Free agent
- Pitcher
- Born: October 11, 1989 (age 36) Pleasant Hill, Missouri, U.S.
- Bats: LeftThrows: Left

MLB debut
- May 25, 2019, for the Cleveland Indians

MLB statistics (through 2020 season)
- Win–loss record: 0–0
- Earned run average: 6.91
- Strikeouts: 18
- Stats at Baseball Reference

Teams
- Cleveland Indians (2019); Miami Marlins (2019–2020);

= Josh Smith (left-handed pitcher) =

American baseball player (born 1989)

Joshua Dwayne Smith (born October 11, 1989) is an American professional baseball pitcher who is a free agent. He has previously played in Major League Baseball (MLB) for the Cleveland Indians and Miami Marlins. Listed at 6 ft 3 in and 200 lb, he bats and throws left-handed.

==Amateur career==
Smith attended Pleasant Hill High School, in Pleasant Hill, Missouri. Smith played college baseball for the Wichita State Shockers baseball team during 2009–2012.

==Professional career==
===Pittsburgh Pirates===
The Pittsburgh Pirates selected Smith in the 25th round of the 2012 MLB draft. During his time in the Pirates organization from 2012 through 2016, he played for the rookie-level Gulf Coast League Pirates, Low-A State College Spikes, Single-A West Virginia Power, High-A Bradenton Marauders, Double-A Altoona Curve, and Triple-A Indianapolis Indians.

===Boston Red Sox===
On December 8, 2016, Boston Red Sox selected Smith from the Pirates in the minor league phase of the 2016 Rule 5 draft. In 2017, he played for the Double–A Portland Sea Dogs and the Triple–A Pawtucket Red Sox.

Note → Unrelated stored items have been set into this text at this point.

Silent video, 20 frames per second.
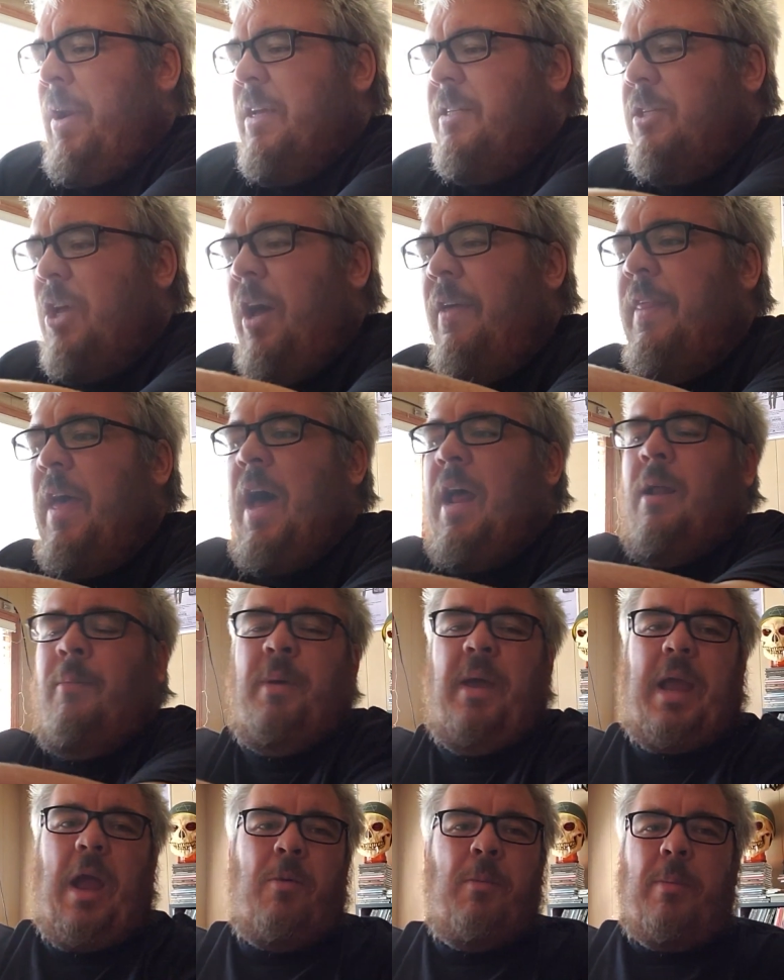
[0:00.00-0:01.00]
I saw that, I'm
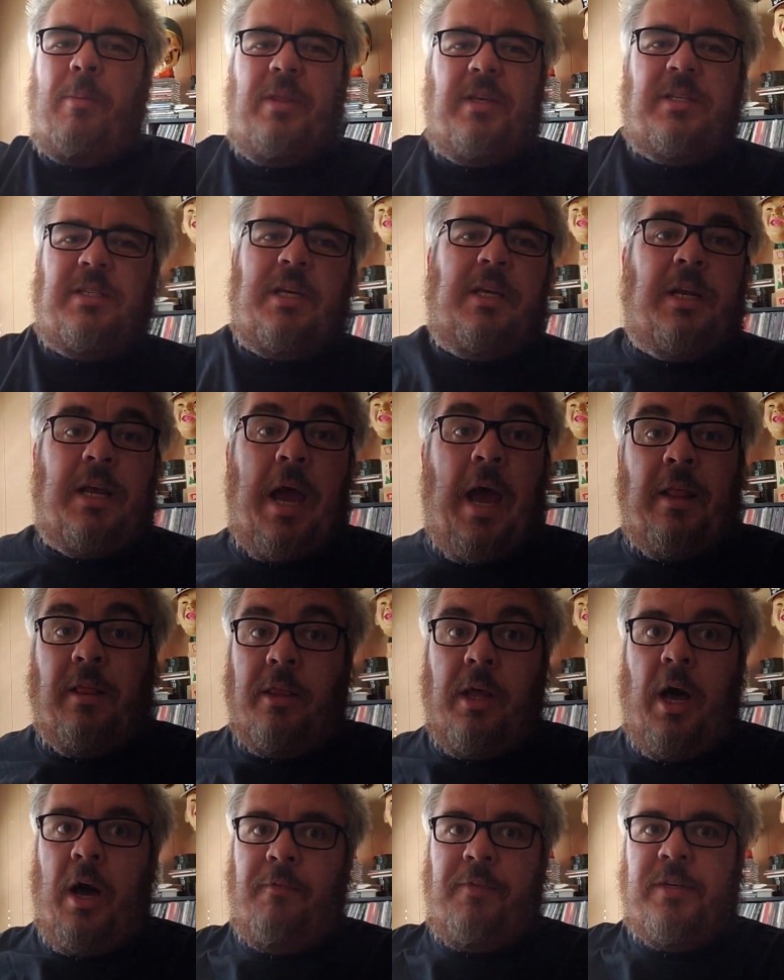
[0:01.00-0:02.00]
like, I remember the CD. I
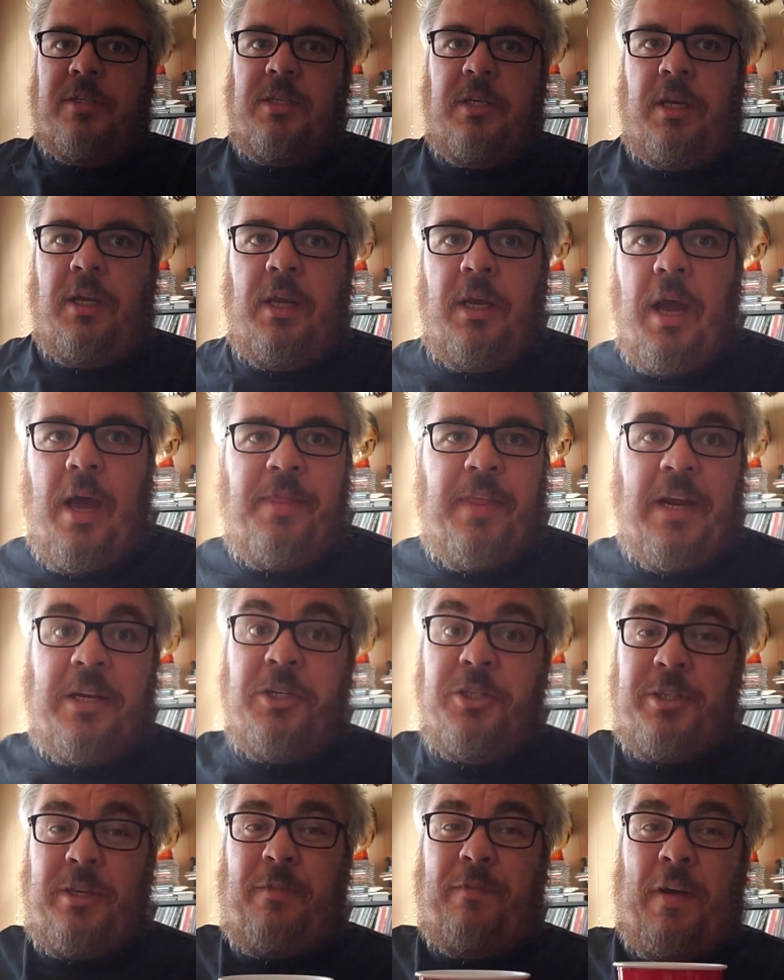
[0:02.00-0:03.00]
love the CD. I
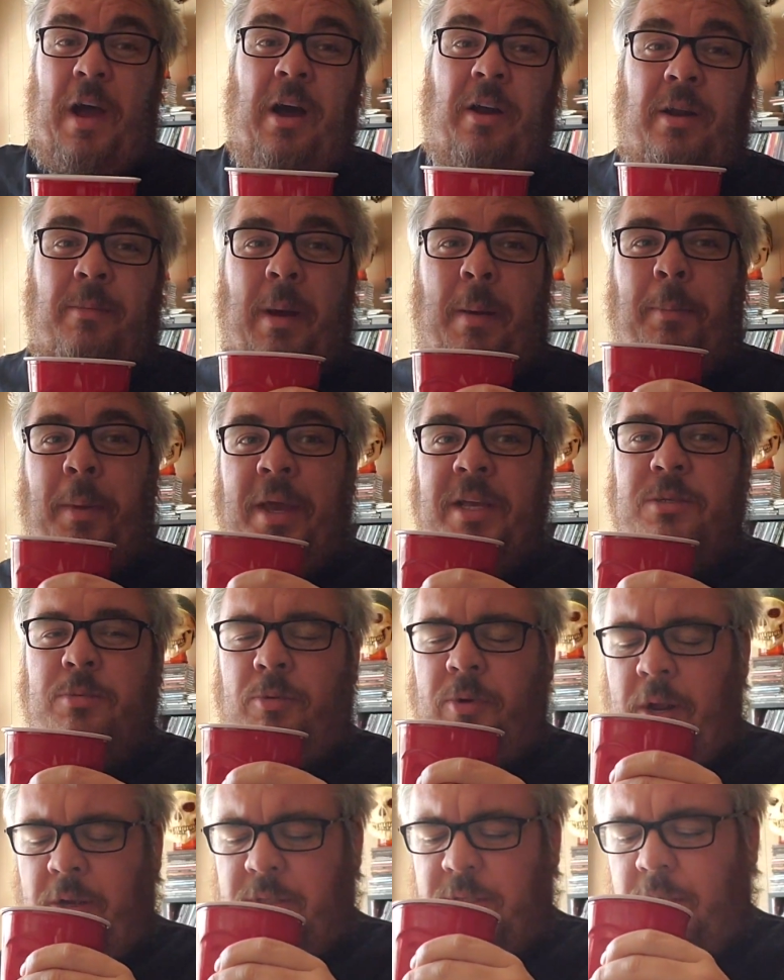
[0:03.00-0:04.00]
actually just found it in my basement when I was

Smith spent the 2018 season split between Portland and Pawtucket, making 30 appearances and accumulating a 9–4 record and 3.14 ERA with 103 strikeouts across 103 1/3 innings pitched. He elected free agency following the season on November 2, 2018.

===Cleveland Indians===
Smith signed a minor league contract with the Cleveland Indians on December 1, 2018.

In 2019, Smith began the season with the Columbus Clippers, the Indians' Triple-A affiliate. The Indians selected Smith's contract on May 25, 2019. He made his major league debut that evening against the Tampa Bay Rays, allowing no earned runs and striking out three batters in 1 2/3 innings. Smith was designated for assignment on September 13, 2019, after he appeared in eight games, striking out 12 in 8 1/3 innings with a 5.40 ERA.

===Miami Marlins===
On September 14, 2019, the Miami Marlins claimed Smith off waivers. Smith made six appearances with the Marlins, recording an 8.31 ERA and striking out two batters in 4 1/3 innings.

===Cincinnati Reds===
On October 16, 2019, Smith was claimed off waivers by the Cincinnati Reds. On July 24, 2020, Smith was designated for assignment by the Reds organization.

===Miami Marlins (second stint)===
On July 27, 2020, Smith was claimed off waivers by the Miami Marlins. On August 29, the Marlins designated Smith for assignment.

===Leones de Yucatán===
On May 3, 2022, Smith signed with the Leones de Yucatán of the Mexican League. He appeared in 23 games, throwing 23 1/3 innings with an 8.87 ERA and 20 strikeouts. Smith won the Mexican League Championship with the Leones in 2022.

On February 20, 2023, Smith retired from professional baseball.

===Caliente de Durango===
On October 1, 2024, Smith came out of retirement and signed with the El Águila de Veracruz of the Mexican League. However, he was subsequently released prior to the season on January 6, 2025, without making an appearance for the team.

==Personal==
Smith is often referred to online and in print as Josh D. Smith, to differentiate him from Josh A. Smith, especially since the two players were teammates for the Pawtucket Red Sox in 2018. The two were also teammates for the Miami Marlins in 2020.